▶ _ASSIGNMENT_: In the copy, include no images. Reproduce the entries exactly.

[Records from a collection]
*** Begin section ***

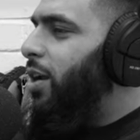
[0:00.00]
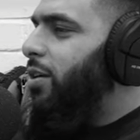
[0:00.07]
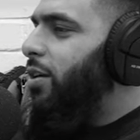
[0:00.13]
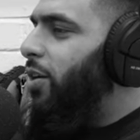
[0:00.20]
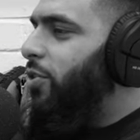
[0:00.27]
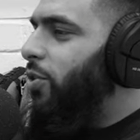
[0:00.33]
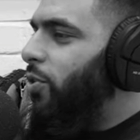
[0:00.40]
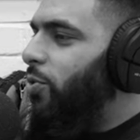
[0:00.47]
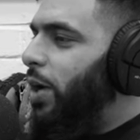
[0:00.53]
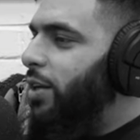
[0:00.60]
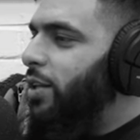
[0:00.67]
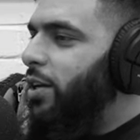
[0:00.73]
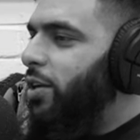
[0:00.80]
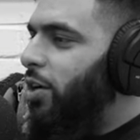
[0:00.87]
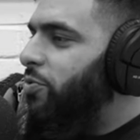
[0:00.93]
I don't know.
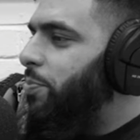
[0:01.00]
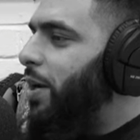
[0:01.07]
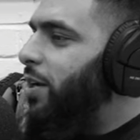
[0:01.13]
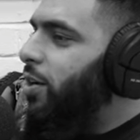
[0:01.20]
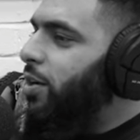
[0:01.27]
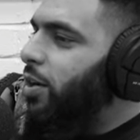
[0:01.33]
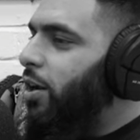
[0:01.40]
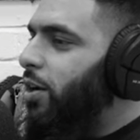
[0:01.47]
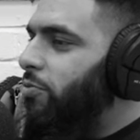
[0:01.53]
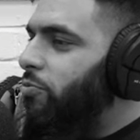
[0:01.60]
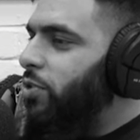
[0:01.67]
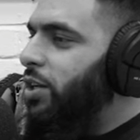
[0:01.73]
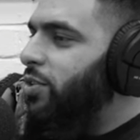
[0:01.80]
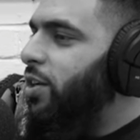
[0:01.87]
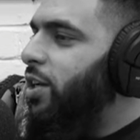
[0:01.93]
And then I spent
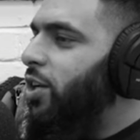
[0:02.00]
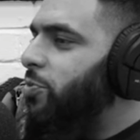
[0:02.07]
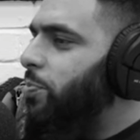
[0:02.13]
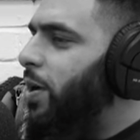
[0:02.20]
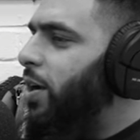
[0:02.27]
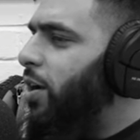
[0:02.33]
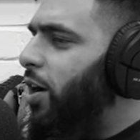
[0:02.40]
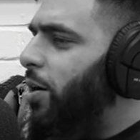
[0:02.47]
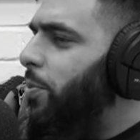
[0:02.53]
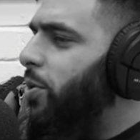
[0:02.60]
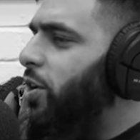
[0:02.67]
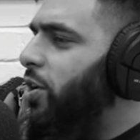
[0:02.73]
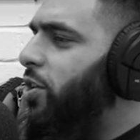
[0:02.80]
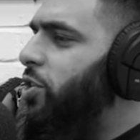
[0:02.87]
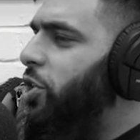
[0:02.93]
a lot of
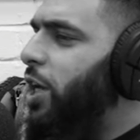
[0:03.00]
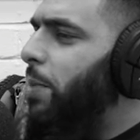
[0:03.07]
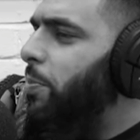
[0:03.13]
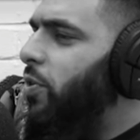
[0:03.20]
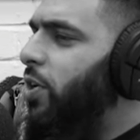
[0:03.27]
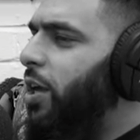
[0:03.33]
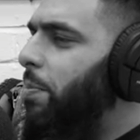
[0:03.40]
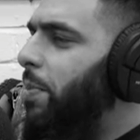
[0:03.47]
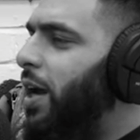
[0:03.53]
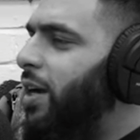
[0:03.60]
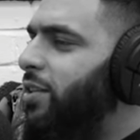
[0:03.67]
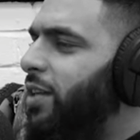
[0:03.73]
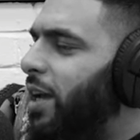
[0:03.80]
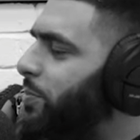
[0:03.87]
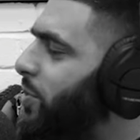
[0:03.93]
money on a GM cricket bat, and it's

*** End section ***

▶ _RESPONSE TO THE EXERCISE_:
[0:00.00]
[0:00.07]
[0:00.13]
[0:00.20]
[0:00.27]
[0:00.33]
[0:00.40]
[0:00.47]
[0:00.53]
[0:00.60]
[0:00.67]
[0:00.73]
[0:00.80]
[0:00.87]
[0:00.93]
I don't know.
[0:01.00]
[0:01.07]
[0:01.13]
[0:01.20]
[0:01.27]
[0:01.33]
[0:01.40]
[0:01.47]
[0:01.53]
[0:01.60]
[0:01.67]
[0:01.73]
[0:01.80]
[0:01.87]
[0:01.93]
And then I spent
[0:02.00]
[0:02.07]
[0:02.13]
[0:02.20]
[0:02.27]
[0:02.33]
[0:02.40]
[0:02.47]
[0:02.53]
[0:02.60]
[0:02.67]
[0:02.73]
[0:02.80]
[0:02.87]
[0:02.93]
a lot of
[0:03.00]
[0:03.07]
[0:03.13]
[0:03.20]
[0:03.27]
[0:03.33]
[0:03.40]
[0:03.47]
[0:03.53]
[0:03.60]
[0:03.67]
[0:03.73]
[0:03.80]
[0:03.87]
[0:03.93]
money on a GM cricket bat, and it's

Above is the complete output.